Rather than creating entirely new file formats, the strategy for CinemaDNG is primarily to specify how to package files and other data-sets, of existing open and/or standard formats, in consistent ways, so that not only can individual components of a movie be interchanged and archived, but so can sets of clips with all their associated video, audio, and metadata files. The emphasis is on having a systematic structure that supports the very complicated workflows, involving many stages and suppliers and software and hardware components, of movie development. The CinemaDNG specification is largely about this systematic directory structure and the requirements and constraints that ensure that individual files fit within it.

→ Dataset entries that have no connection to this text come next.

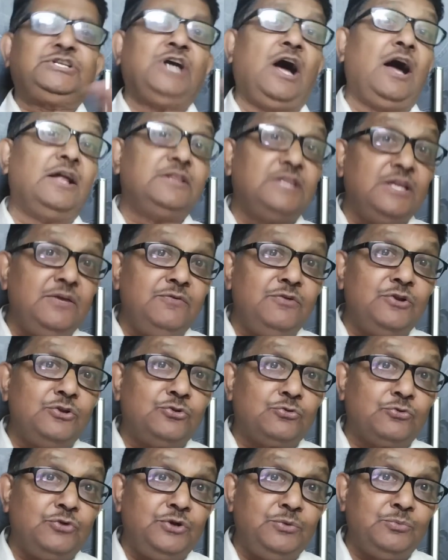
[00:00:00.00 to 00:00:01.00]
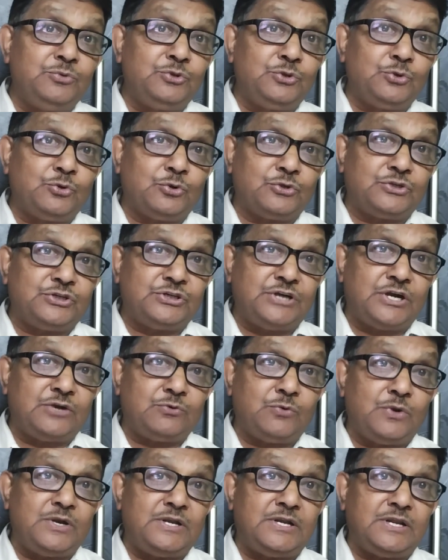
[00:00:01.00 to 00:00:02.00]
ఛాతీ విరుచుకుని
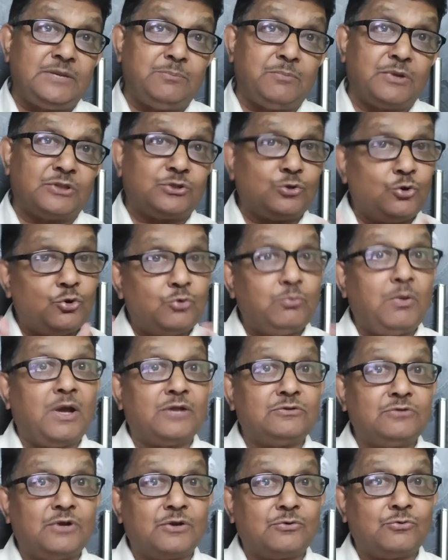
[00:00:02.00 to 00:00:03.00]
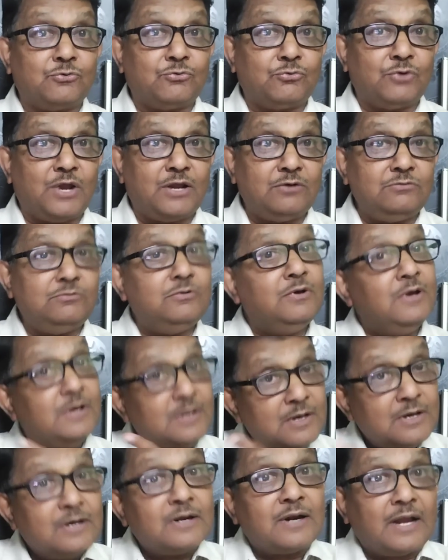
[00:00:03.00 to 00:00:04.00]
ముందుకొచ్చినటువంటి మతోన్మాదులకు కూడాను
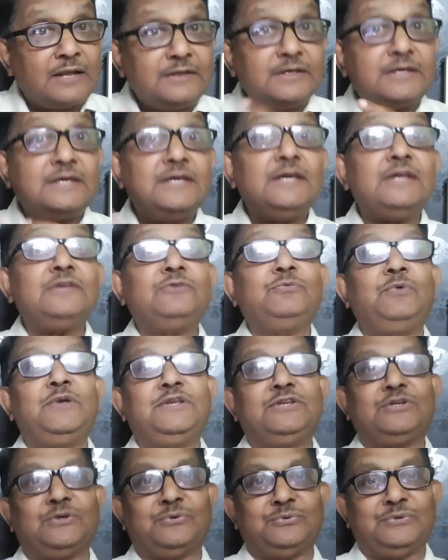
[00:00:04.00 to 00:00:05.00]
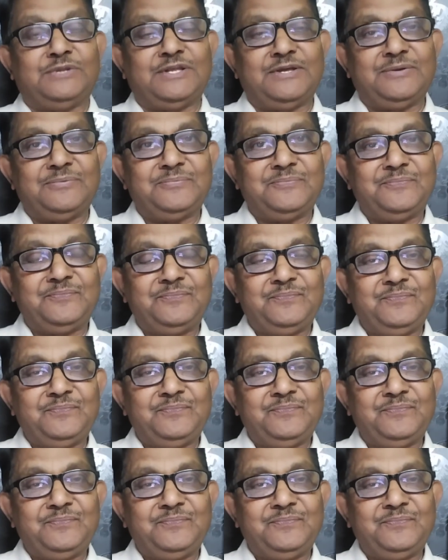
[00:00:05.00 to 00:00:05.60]
రాజకీయ స్వేచ్ఛ ఉందిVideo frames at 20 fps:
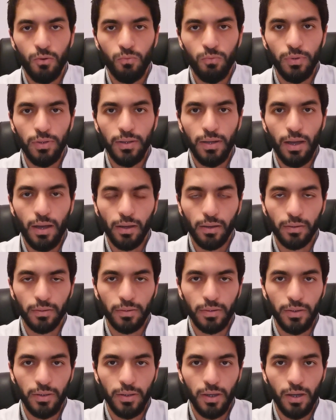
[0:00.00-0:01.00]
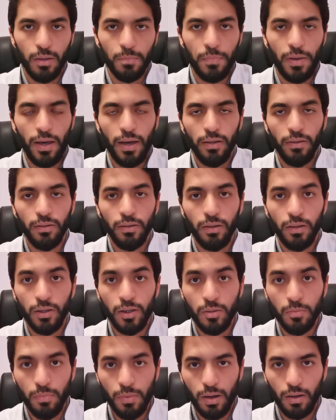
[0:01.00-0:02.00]
والاغذيه بحال
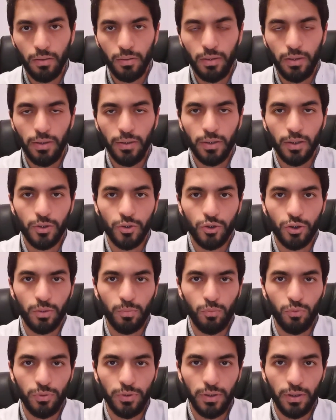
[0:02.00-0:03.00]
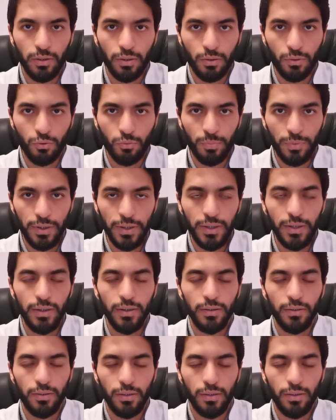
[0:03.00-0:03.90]
الماء اللي كنشربو ديال الروبينيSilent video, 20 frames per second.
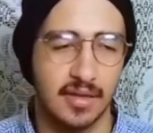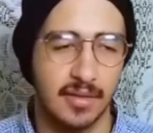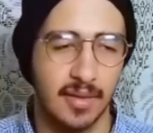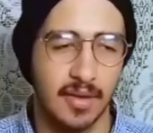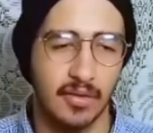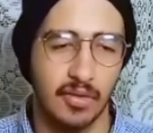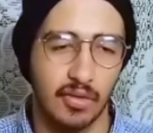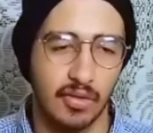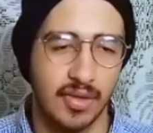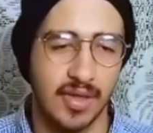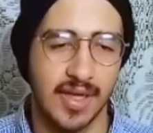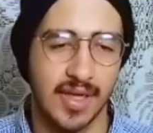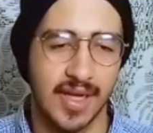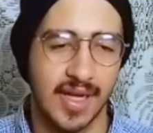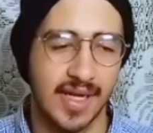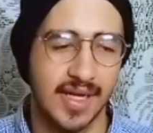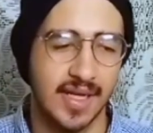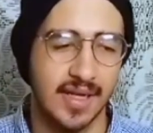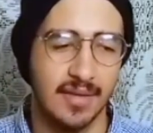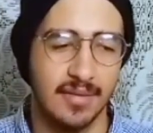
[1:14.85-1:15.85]
طبعا واقول لك
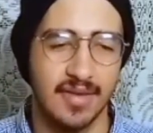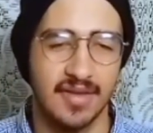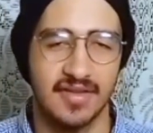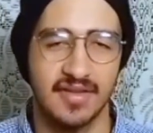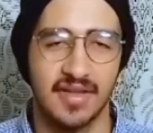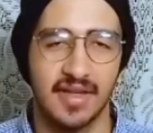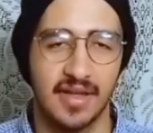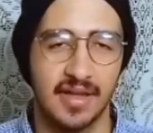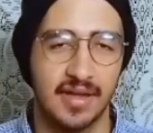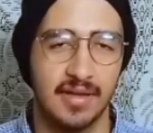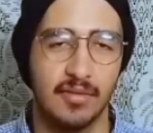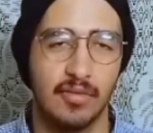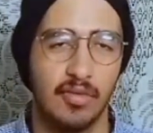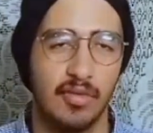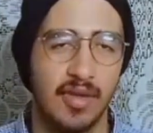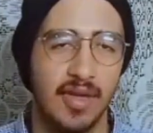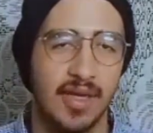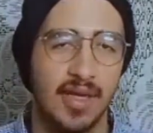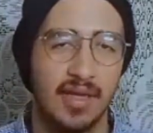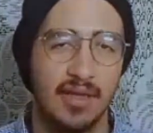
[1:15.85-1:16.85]
عليها بس
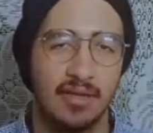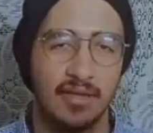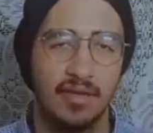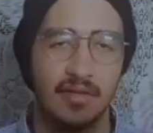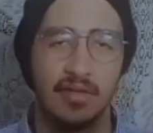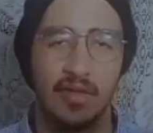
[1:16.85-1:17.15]
الموبايل هناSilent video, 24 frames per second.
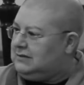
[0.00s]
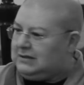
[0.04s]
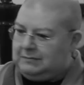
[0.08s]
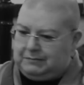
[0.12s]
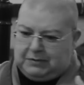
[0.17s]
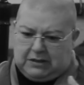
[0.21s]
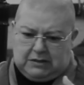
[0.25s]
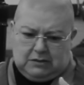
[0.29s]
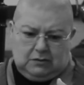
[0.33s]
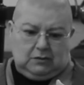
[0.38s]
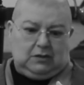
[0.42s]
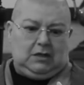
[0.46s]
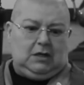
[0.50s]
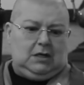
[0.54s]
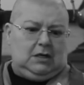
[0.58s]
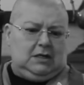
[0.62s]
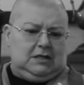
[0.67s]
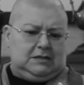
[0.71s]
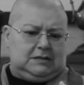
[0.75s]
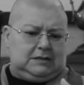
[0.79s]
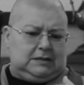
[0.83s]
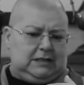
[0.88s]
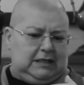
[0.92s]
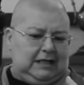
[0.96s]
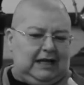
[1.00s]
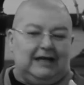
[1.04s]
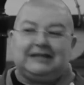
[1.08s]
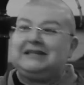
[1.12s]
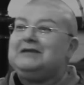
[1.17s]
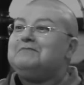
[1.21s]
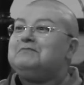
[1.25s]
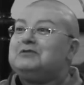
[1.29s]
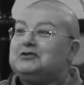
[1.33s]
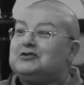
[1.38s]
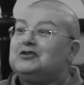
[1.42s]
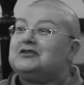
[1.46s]
Sempre digo, será?
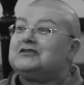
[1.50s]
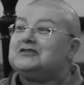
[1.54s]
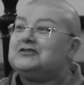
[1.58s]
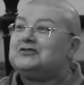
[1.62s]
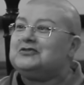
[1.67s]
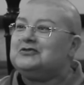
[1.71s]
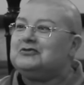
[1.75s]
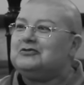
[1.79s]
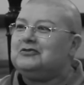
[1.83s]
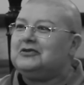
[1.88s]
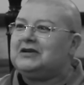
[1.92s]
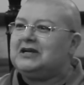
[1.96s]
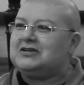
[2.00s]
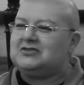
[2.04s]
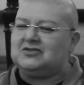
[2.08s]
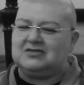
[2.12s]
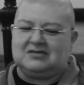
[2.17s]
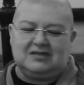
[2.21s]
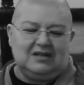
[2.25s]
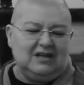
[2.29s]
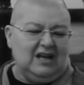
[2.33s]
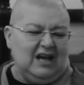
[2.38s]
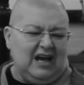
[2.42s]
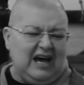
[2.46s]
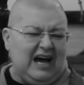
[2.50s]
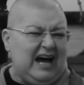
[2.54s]
Tem pessoas que são corajosas.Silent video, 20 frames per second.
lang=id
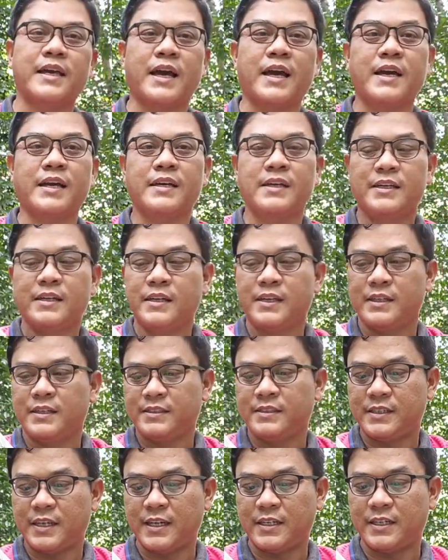ya
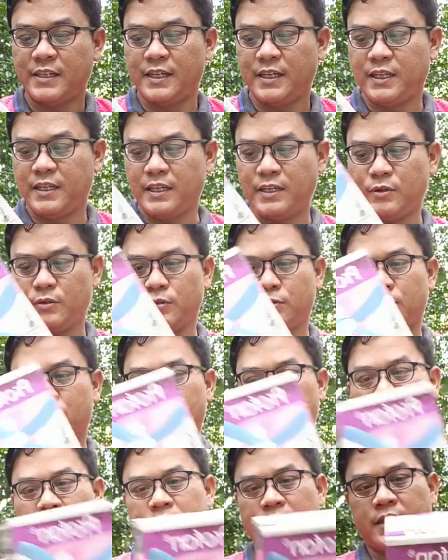Jadi ini
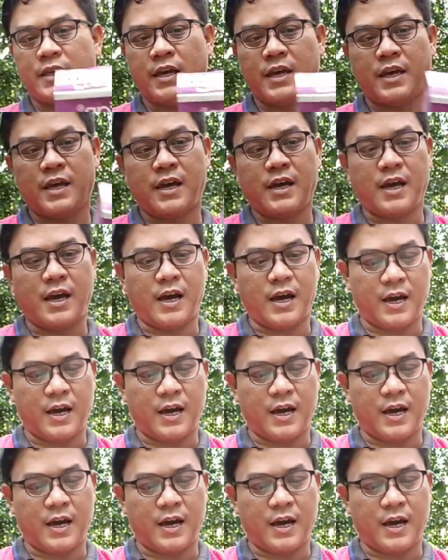ukurannya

If CinemaDNG follows the same sort of path to standardization as DNG, (or indeed, PDF), there will first be a period while the specification is tested in the marketplace to ensure that it works in practise as well as theory. It will then be revised accordingly, so that whatever is standardized will be credible, well supported by products, and ready for immediate use.

In November 2014 Blackmagic Design introduced an extension to the CinemaDNG format in the form of a lossy compression scheme used in their URSA cameras. This format uses a 12-bit Huffman Coding by patching jpeg-9a for 12-bit support. These CinemaDNG files are supported by Blackmagic Design's own DaVinci Resolve software, slimRAW and Fast CinemaDNG Processor.

The adoption of compressed CinemaDNG among camera manufacturers appears to be hindered by Red Digital Camera’s patent US9245314, which covers in-camera recording of compressed raw video. There had been an unsuccessful attempt to invalidate the patent.